[Start of section]

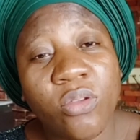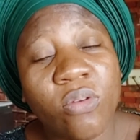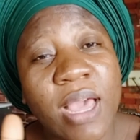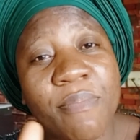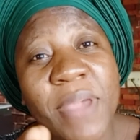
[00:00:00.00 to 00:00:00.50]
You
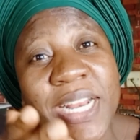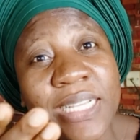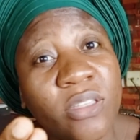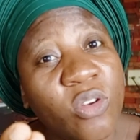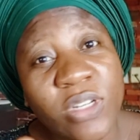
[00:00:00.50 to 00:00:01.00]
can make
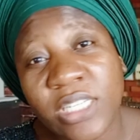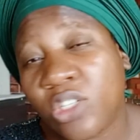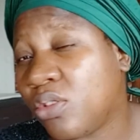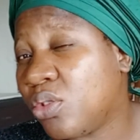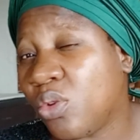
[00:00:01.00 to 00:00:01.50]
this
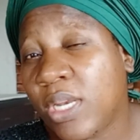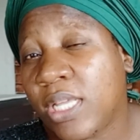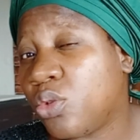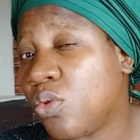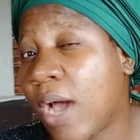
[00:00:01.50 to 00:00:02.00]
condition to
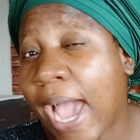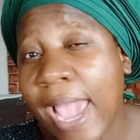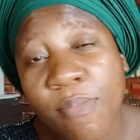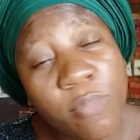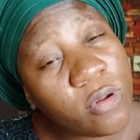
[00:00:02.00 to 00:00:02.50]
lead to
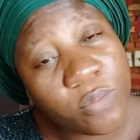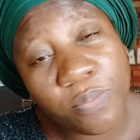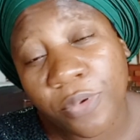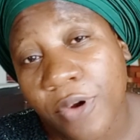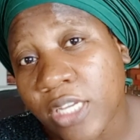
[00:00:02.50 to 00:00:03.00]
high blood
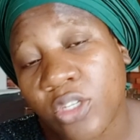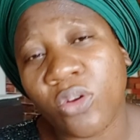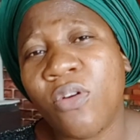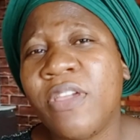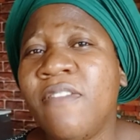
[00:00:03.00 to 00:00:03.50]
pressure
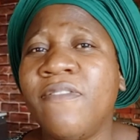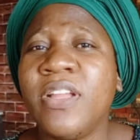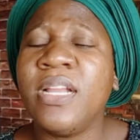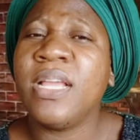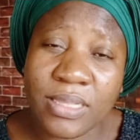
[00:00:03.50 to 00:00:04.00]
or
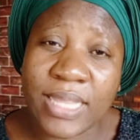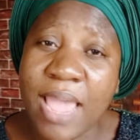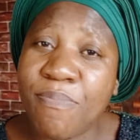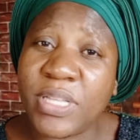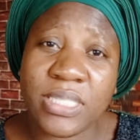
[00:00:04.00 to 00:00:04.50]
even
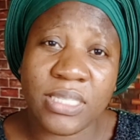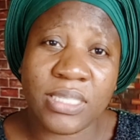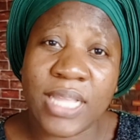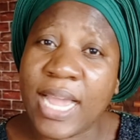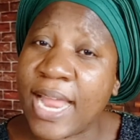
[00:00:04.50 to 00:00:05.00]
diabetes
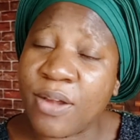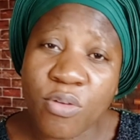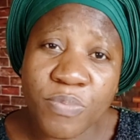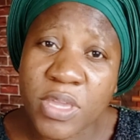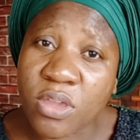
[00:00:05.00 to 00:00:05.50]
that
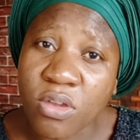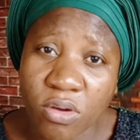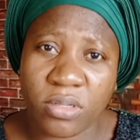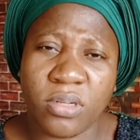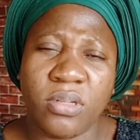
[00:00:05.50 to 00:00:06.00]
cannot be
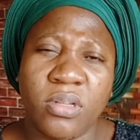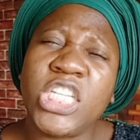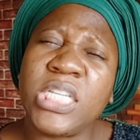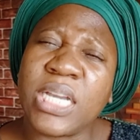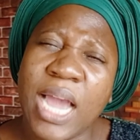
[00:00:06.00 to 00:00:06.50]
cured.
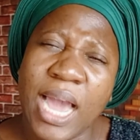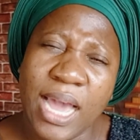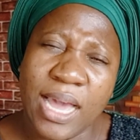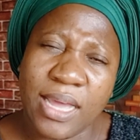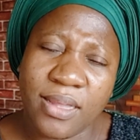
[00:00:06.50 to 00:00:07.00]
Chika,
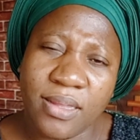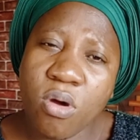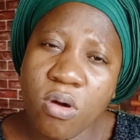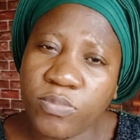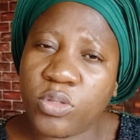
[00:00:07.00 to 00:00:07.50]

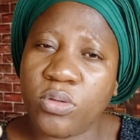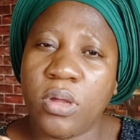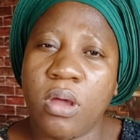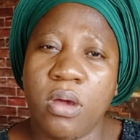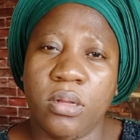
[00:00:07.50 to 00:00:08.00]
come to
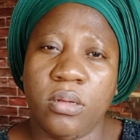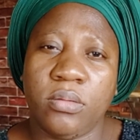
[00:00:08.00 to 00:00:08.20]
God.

[End of section]
[Start of section]

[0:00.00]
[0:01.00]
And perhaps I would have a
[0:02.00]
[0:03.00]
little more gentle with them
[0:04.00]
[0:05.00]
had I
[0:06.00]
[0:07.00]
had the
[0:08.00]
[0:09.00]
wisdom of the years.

[End of section]
[Start of section]

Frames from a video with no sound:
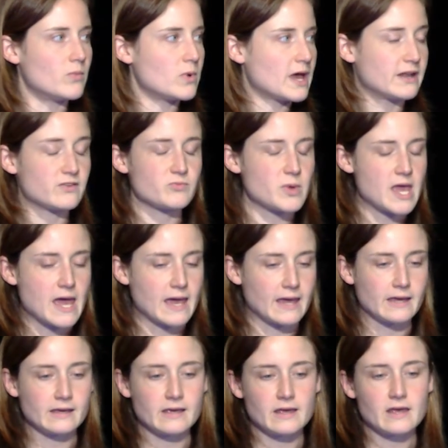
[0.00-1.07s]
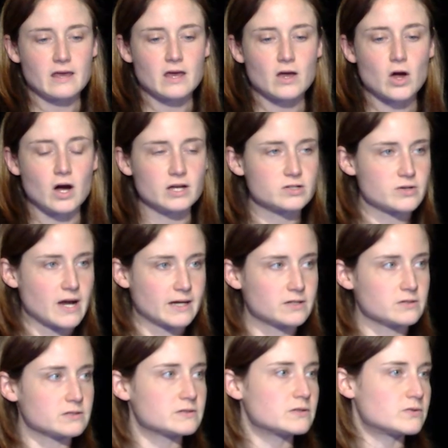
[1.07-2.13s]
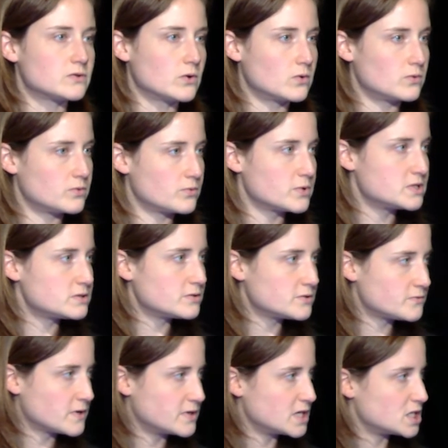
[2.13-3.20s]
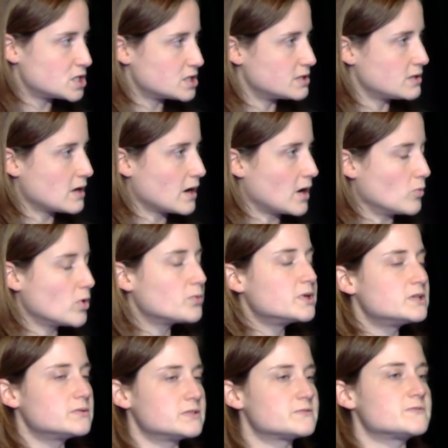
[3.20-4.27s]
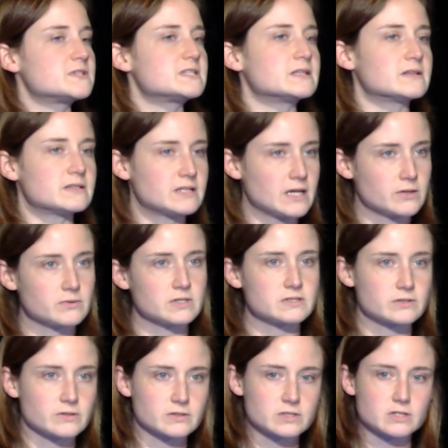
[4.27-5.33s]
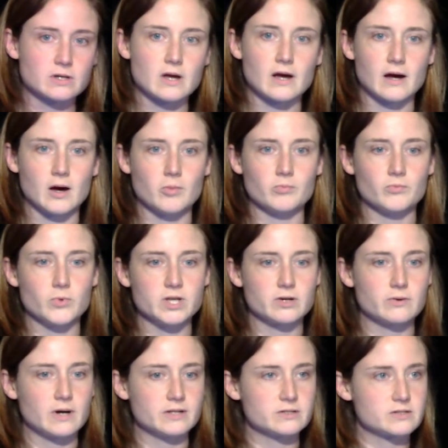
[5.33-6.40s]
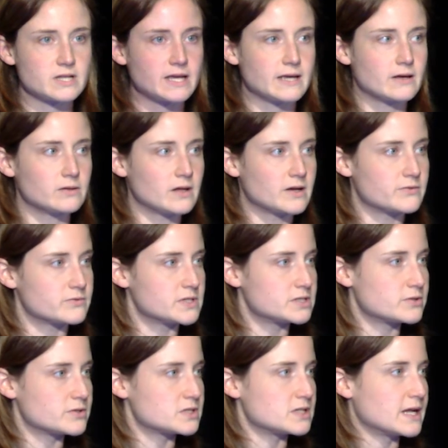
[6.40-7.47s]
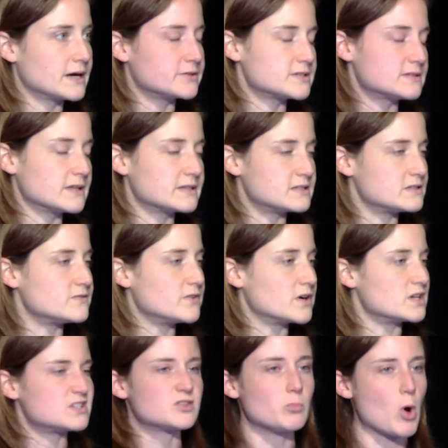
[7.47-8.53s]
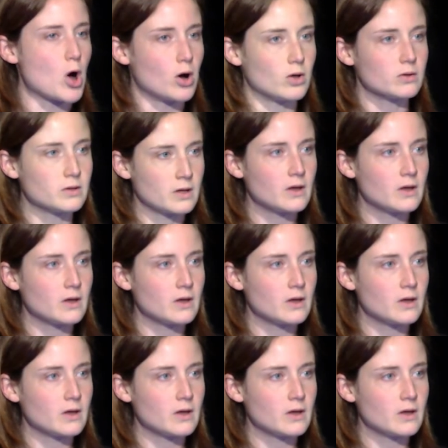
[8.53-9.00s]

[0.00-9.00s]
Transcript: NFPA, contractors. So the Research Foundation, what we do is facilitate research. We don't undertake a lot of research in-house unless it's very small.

[End of section]

When you reach the line containing "[1.07-2.13s]" in the entries above, begin restating word for word, and stop once the line containing "[0.00-9.00s]" has been given. Omit the pictures.

[1.07-2.13s]
[2.13-3.20s]
[3.20-4.27s]
[4.27-5.33s]
[5.33-6.40s]
[6.40-7.47s]
[7.47-8.53s]
[8.53-9.00s]

[0.00-9.00s]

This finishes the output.